Coaching stints at D3 Augsburg, Heidelberg, and Wisconsin-Whitewater preceded his most recent role as associate head coach at D1 Army. He might be the most driven coach in America.

Want proof? At the recent Junior National Duals in Tulsa, he showed up for the Greco-Roman competition since he figured that no other D1 coaches would be in attendance. He was right. It was two days before the other coaches arrived for the freestyle competition. 

Then there’s his travel schedule. Shuck will go anywhere and everywhere for wrestling — even if the event has nothing to do with his program. He traveled to the 2019 World Championships in Nur-Sultan, Kazakhstan — halfway around the world — just to stay current. He showed up to Midlands one year when he was the Whitewater coach even though none of his wrestlers were competing. 

It has become more of a surprise not to see Ned Shuck at a tournament than it is to see him there. It wouldn’t be a shock to find out that this guy has a clone or two. He’s everywhere.

The beauty of Shuck’s unconventional ascension to the D1 head coaching ranks is that his athletic credentials are irrelevant. Part of his coaching acumen was built in the Iowa wrestling room as he observed. Sure, Shuck wrestled in a handful of open tournaments while he was there, but he wasn’t preoccupied with being the guy. 

Becoming an NCAA champion is, for the most part, a linear path.
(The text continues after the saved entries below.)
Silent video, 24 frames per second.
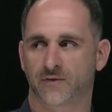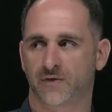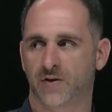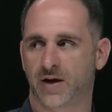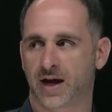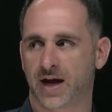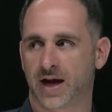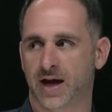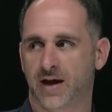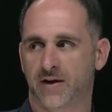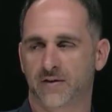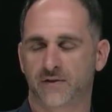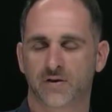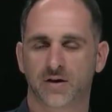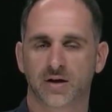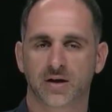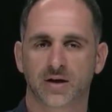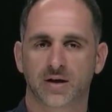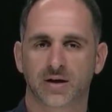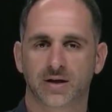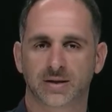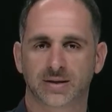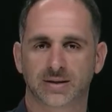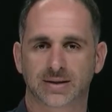If I have
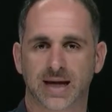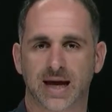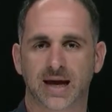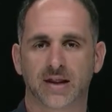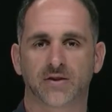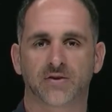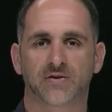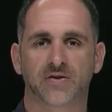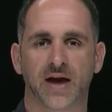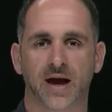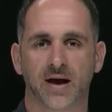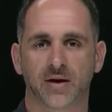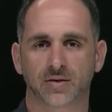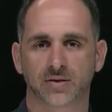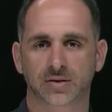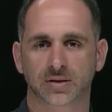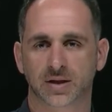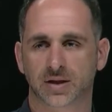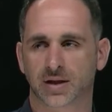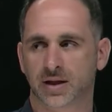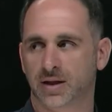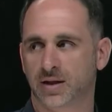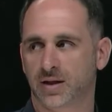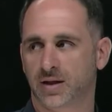
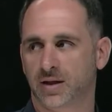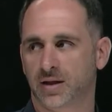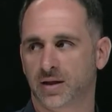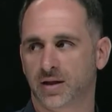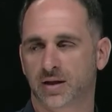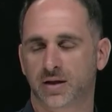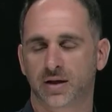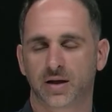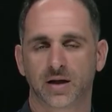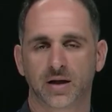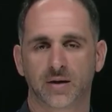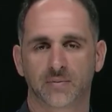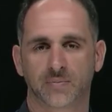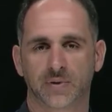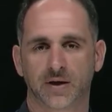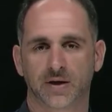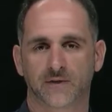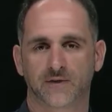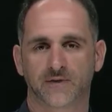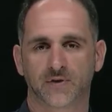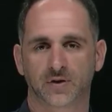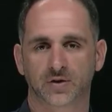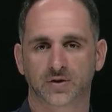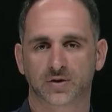10,000 inulin
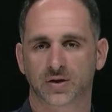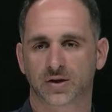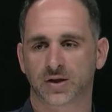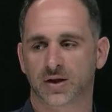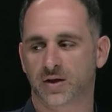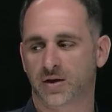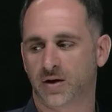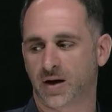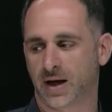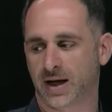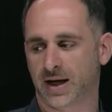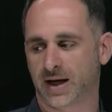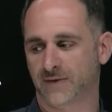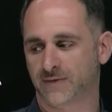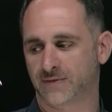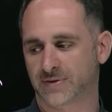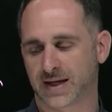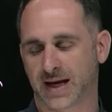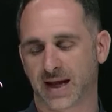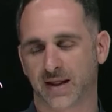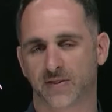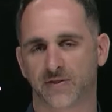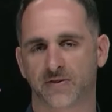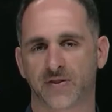being filtered here, I'd have
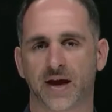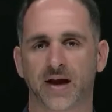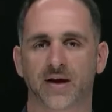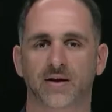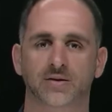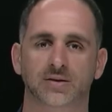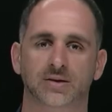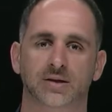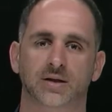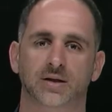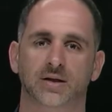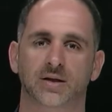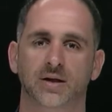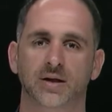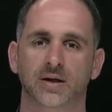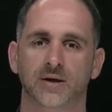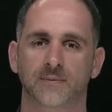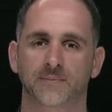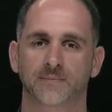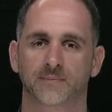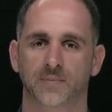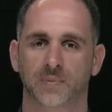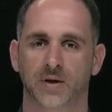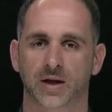10,000
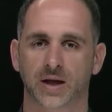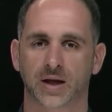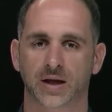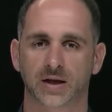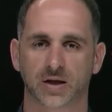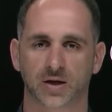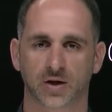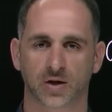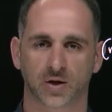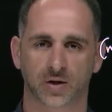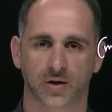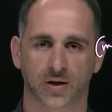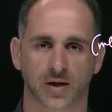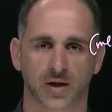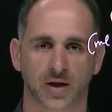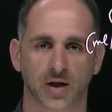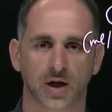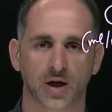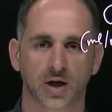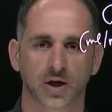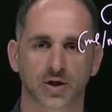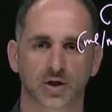in the urine.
Win five matches and you get to stand on top of the podium. Reaching the summit is insanely difficult but straightforward.

Shuck’s singular goal of becoming a D1 head coach would require a non-linear trail. His athletic credentials would never get his foot in the door so he had to kick down the back door to prove he belongs. 

He built his resume in a way that most coaches don’t, which is why he is the ideal fit for the Bellarmine job. Shuck is used to building things from scratch and making something out of nothing. The Knights (that’s the team's nickname since you probably didn’t know) hit the jackpot with Shuck. 

They needed someone who could work in the trenches as they wait to compete at the NCAA tournament. That’s not an easy task since you won’t see the fruits of your labor for a long time. 

Shuck probably doesn’t want to be patient but he’ll have to be in his current role. Progress will be slow and the journey will be even more winding than what he has already experienced. 

Welcome to the D1 coaching ranks, Ned. We should all watch to see what happens next. The trip so far has been an unconventional one.